┌─ MATERIAL SUPPLIED
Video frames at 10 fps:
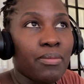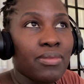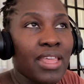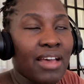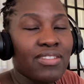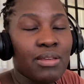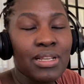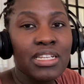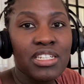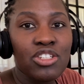they have the
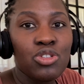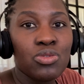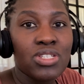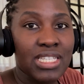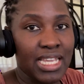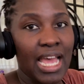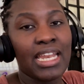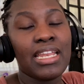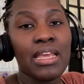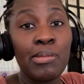ability to
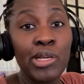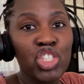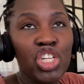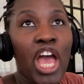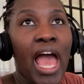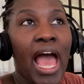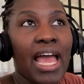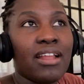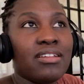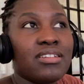scan an image
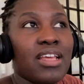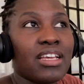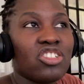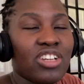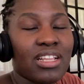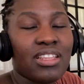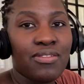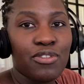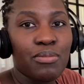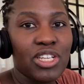and extract the
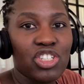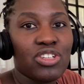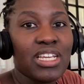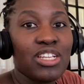information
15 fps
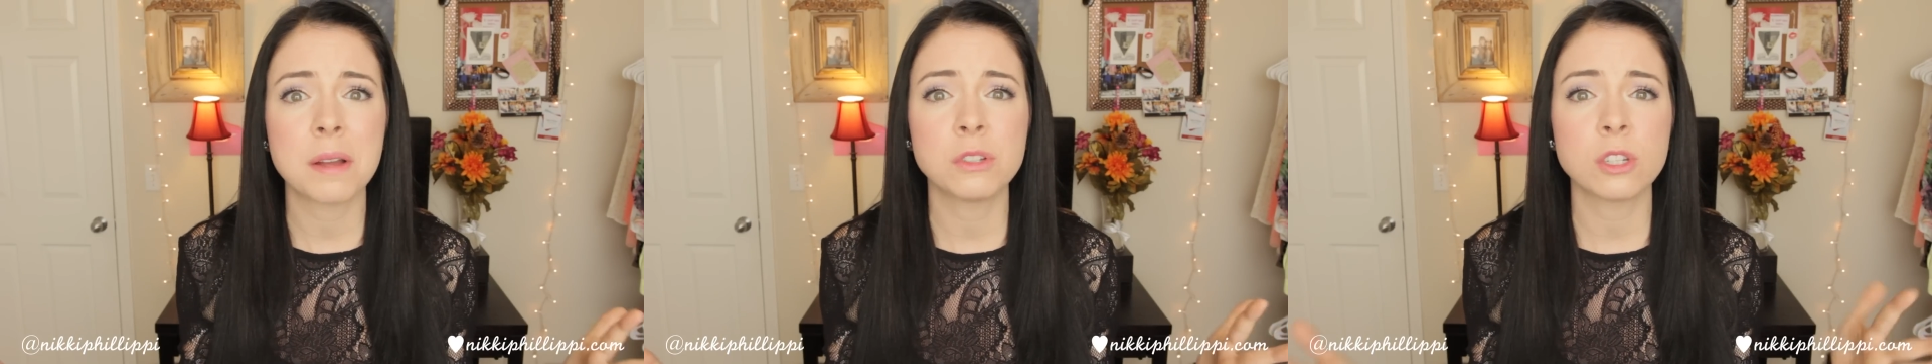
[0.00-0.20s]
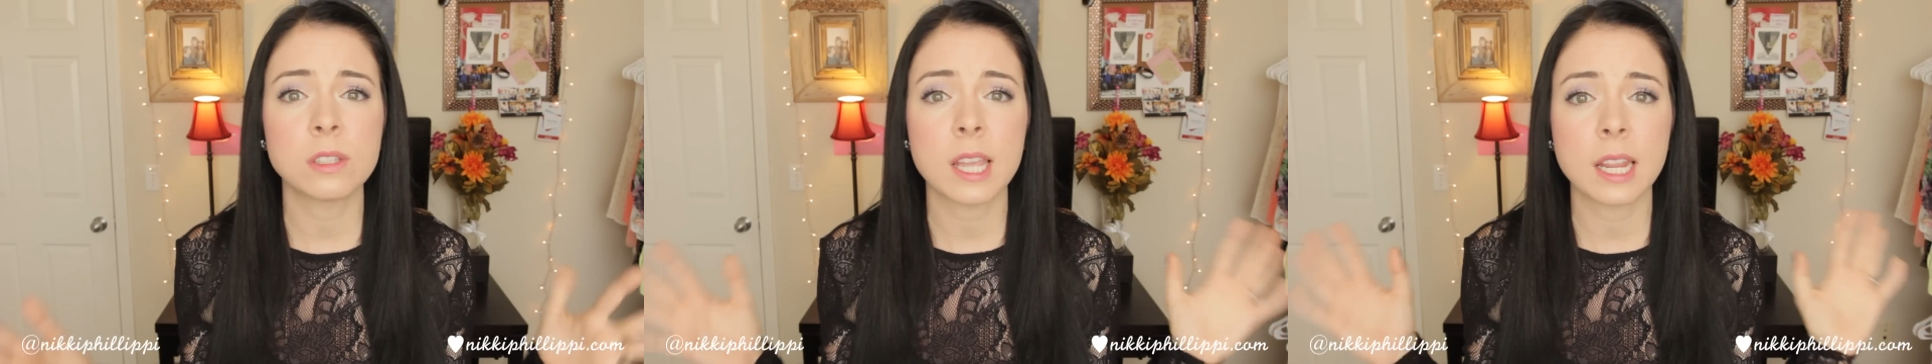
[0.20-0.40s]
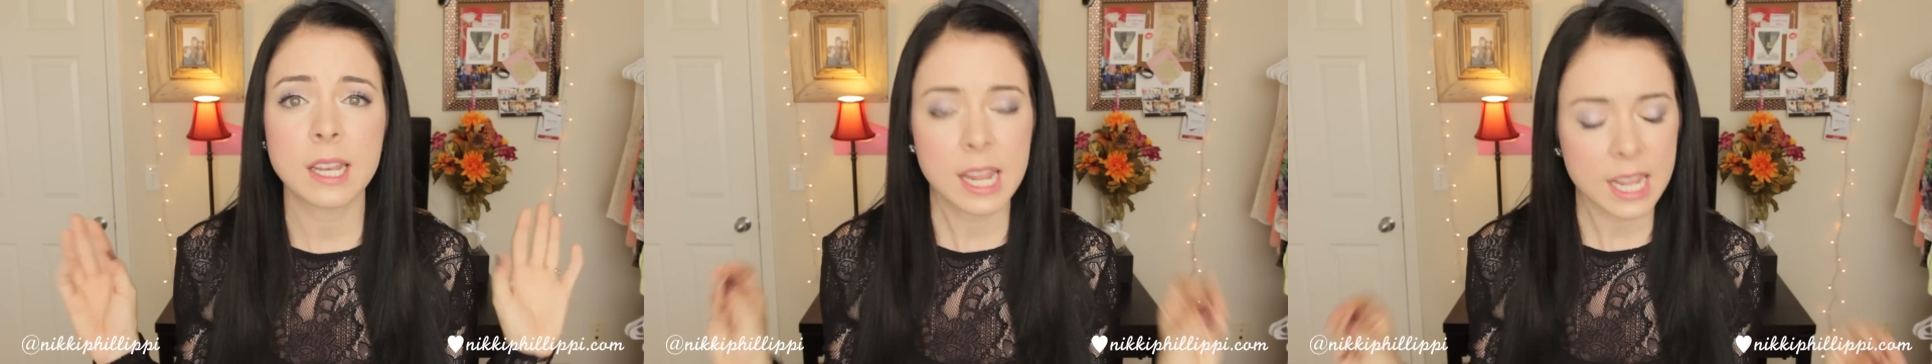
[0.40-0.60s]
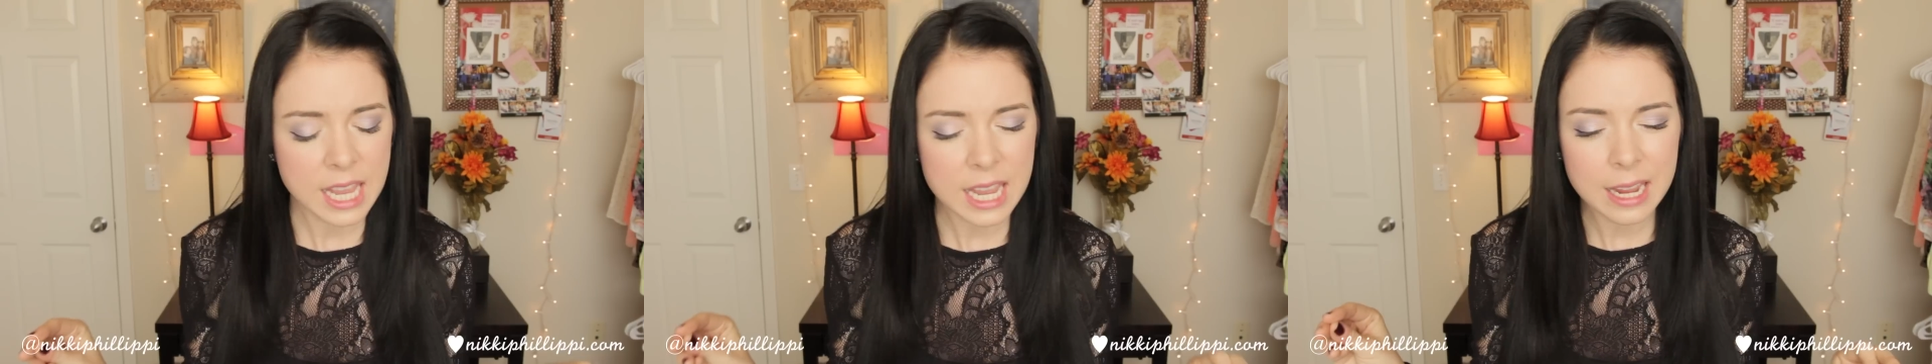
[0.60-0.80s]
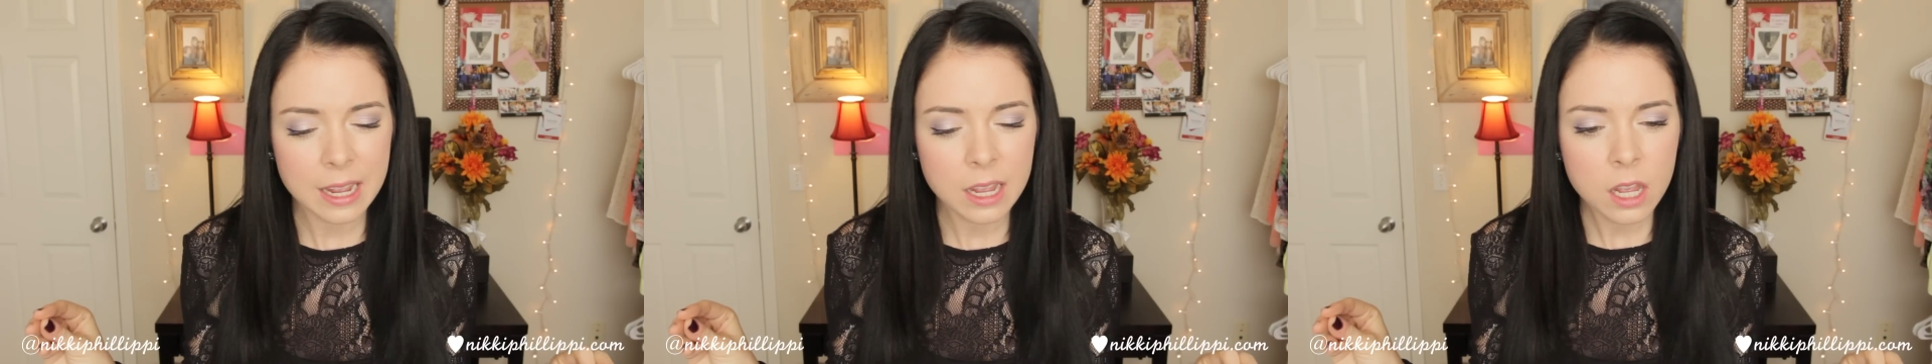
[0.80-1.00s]
I was just like,
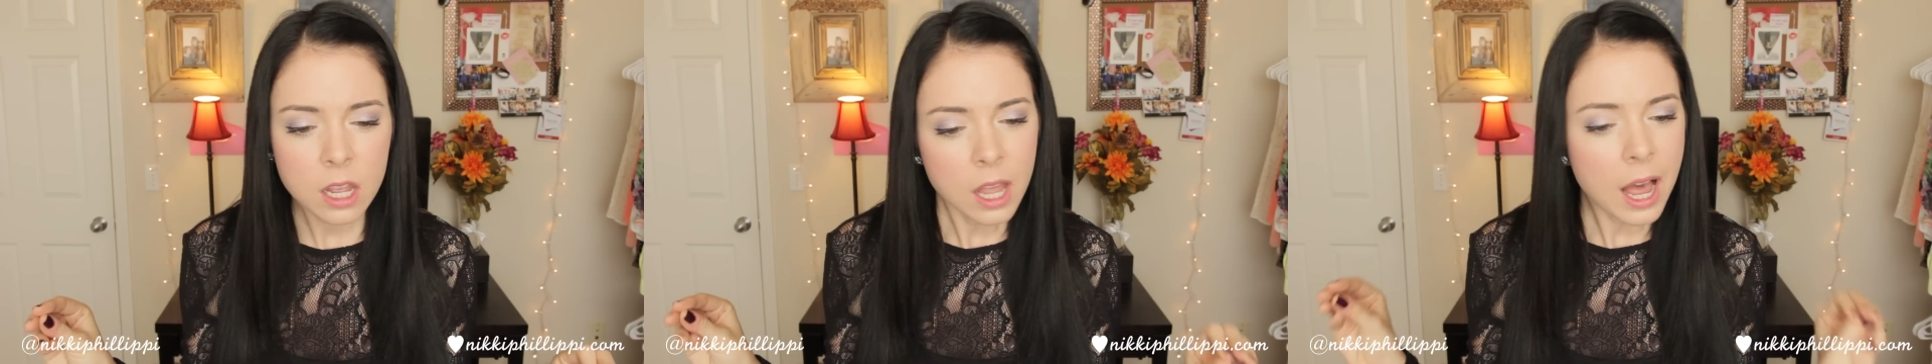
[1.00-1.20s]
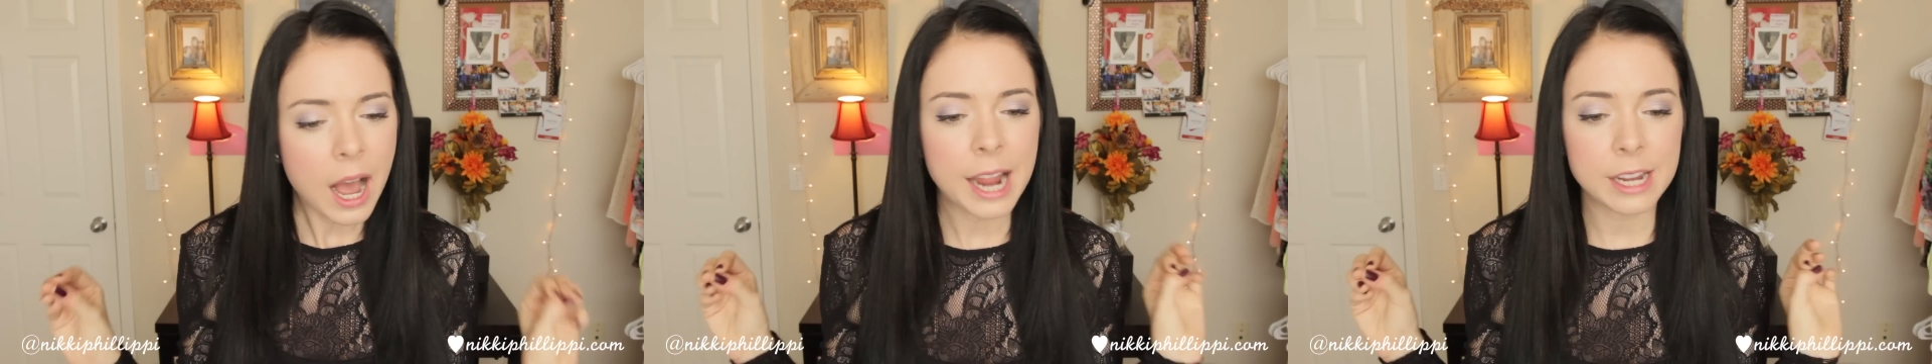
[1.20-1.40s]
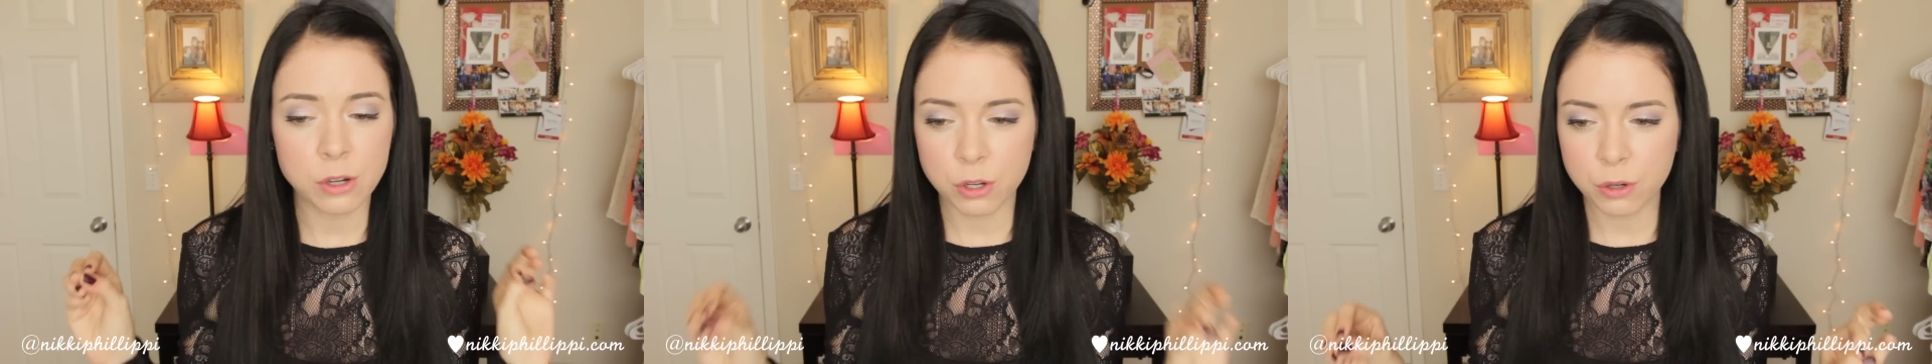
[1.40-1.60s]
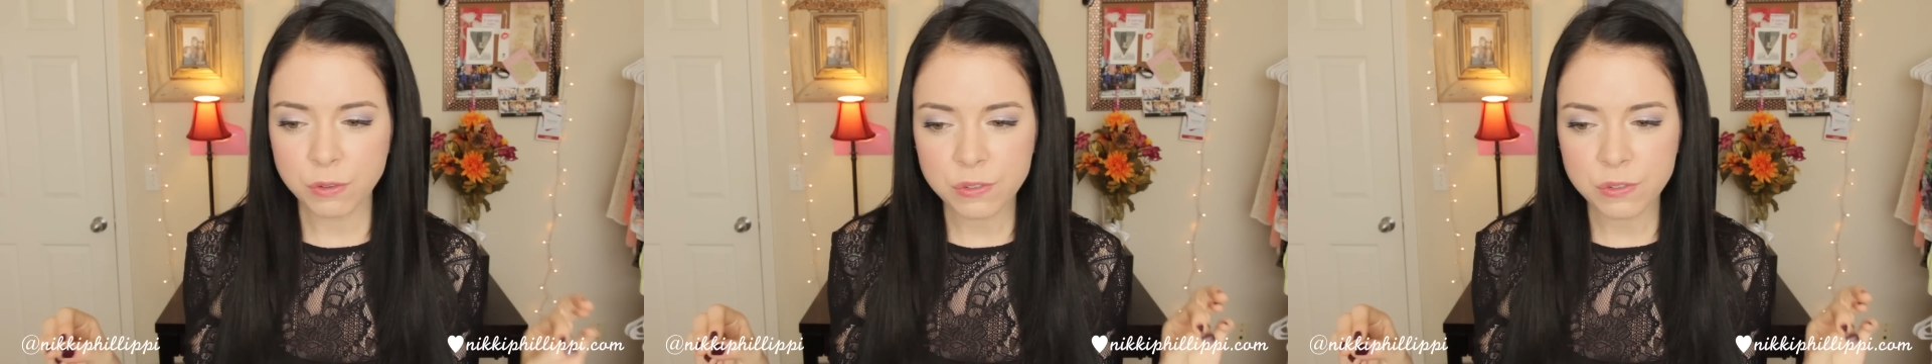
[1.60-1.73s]
Nikki, I know you're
└─
→ REQUIREMENT: Every line of the records above should be copied exactly, while the pictures are left behind.

→ SOLUTION:
Video frames at 10 fps:
they have the
ability to
scan an image
and extract the
information
15 fps
[0.00-0.20s]
[0.20-0.40s]
[0.40-0.60s]
[0.60-0.80s]
[0.80-1.00s]
I was just like,
[1.00-1.20s]
[1.20-1.40s]
[1.40-1.60s]
[1.60-1.73s]
Nikki, I know you're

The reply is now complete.